- [Saved data entries]
-=-=-

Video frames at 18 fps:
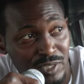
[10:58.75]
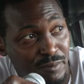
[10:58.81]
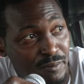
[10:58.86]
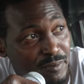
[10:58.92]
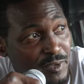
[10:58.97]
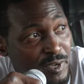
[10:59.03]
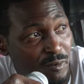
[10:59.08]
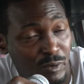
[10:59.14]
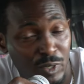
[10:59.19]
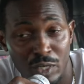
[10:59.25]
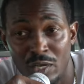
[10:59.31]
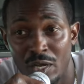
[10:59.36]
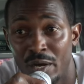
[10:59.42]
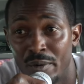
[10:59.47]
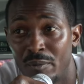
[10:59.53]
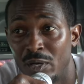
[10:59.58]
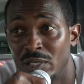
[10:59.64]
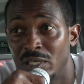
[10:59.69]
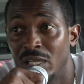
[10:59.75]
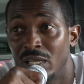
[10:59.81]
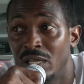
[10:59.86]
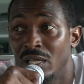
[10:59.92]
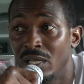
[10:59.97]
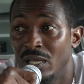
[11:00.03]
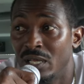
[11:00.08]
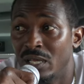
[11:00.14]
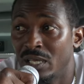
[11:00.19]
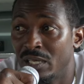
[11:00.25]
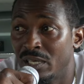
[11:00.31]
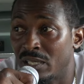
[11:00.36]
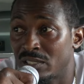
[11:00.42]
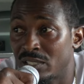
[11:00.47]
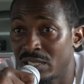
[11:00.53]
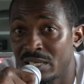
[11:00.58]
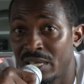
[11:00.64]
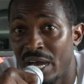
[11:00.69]
Some of y'all wanna come on you know,
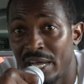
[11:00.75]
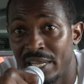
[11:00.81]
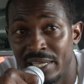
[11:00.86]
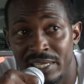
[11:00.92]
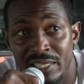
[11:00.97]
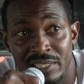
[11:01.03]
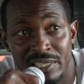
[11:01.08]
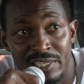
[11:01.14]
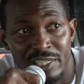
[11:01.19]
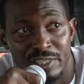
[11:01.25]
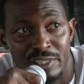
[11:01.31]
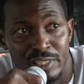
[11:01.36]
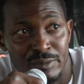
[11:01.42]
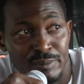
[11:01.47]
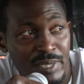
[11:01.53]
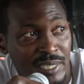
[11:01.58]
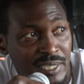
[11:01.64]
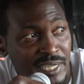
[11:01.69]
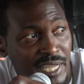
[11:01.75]
to Ghana and speak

-=-=-

- [Instructions to follow] Exact copy, no pictures: write out all the records above.

- [Exercise response]
Video frames at 18 fps:
[10:58.75]
[10:58.81]
[10:58.86]
[10:58.92]
[10:58.97]
[10:59.03]
[10:59.08]
[10:59.14]
[10:59.19]
[10:59.25]
[10:59.31]
[10:59.36]
[10:59.42]
[10:59.47]
[10:59.53]
[10:59.58]
[10:59.64]
[10:59.69]
[10:59.75]
[10:59.81]
[10:59.86]
[10:59.92]
[10:59.97]
[11:00.03]
[11:00.08]
[11:00.14]
[11:00.19]
[11:00.25]
[11:00.31]
[11:00.36]
[11:00.42]
[11:00.47]
[11:00.53]
[11:00.58]
[11:00.64]
[11:00.69]
Some of y'all wanna come on you know,
[11:00.75]
[11:00.81]
[11:00.86]
[11:00.92]
[11:00.97]
[11:01.03]
[11:01.08]
[11:01.14]
[11:01.19]
[11:01.25]
[11:01.31]
[11:01.36]
[11:01.42]
[11:01.47]
[11:01.53]
[11:01.58]
[11:01.64]
[11:01.69]
[11:01.75]
to Ghana and speak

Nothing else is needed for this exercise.